Le groupe électroménager Seb, marquée par une histoire de cent ans dans le secteur depuis les années 1950 avec sa cocotte-minute emblématique, a annoncé la suppression potentielle de près de 500 postes en France. Cette mesure s’inscrit dans un plan global visant à réduire ses coûts face à une concurrence asiatique de plus en plus puissante.
La CGT a souligné l’impact immédiat sur les salariés : « Les résultats sont solides, mais le groupe ne peut plus redistribuer ces gains pour sécuriser les emplois. C’est une question de priorités », précise Catherine Canal, déléguée syndicale.
Les clients restent fidèles à la marque malgré la pression sur les prix. « Un saucissier Seb de ma grand-mère marche encore aujourd’hui – c’est cette fiabilité qui compte », affirme une cliente. Une autre souligne : « On achète Seb pour sa qualité, pas pour des prix réduits. »
Depuis plusieurs années, le groupe a dû concilier son image de référence avec l’essor des marchés asiatiques. Sur le marché des friteuses sans huile, par exemple, le modèle français coûte 89,99 euros contre 64 euros pour sa version chinoise disponible sur des plateformes comme Temu.
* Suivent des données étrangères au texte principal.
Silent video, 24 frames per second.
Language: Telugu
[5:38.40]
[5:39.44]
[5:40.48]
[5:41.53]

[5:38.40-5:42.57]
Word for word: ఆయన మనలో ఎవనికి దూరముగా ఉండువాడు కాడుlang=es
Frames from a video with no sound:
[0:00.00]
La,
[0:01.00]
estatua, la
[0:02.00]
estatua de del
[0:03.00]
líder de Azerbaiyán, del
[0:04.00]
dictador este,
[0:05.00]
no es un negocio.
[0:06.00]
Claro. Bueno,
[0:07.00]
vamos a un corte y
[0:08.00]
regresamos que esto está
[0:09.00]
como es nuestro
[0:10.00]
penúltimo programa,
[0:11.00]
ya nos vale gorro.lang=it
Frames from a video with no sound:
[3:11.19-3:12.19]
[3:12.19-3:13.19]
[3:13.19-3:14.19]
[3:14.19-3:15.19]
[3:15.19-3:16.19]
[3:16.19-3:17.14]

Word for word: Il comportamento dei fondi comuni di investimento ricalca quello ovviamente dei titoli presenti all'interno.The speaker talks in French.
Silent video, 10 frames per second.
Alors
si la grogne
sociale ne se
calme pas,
Les experts conseillent à Seb d’accroître son investissement dans l’innovation et la personnalisation. « Il faut s’adapter aux tendances actuelles – comme le fait maison – pour ne pas perdre son positionnement », explique Pascale Hebel, experte en consommation.
Avec plus de 61 millions de ventes annuelles, Seb montre que l’engagement français dans la qualité peut s’avérer résilient malgré les défis contemporains.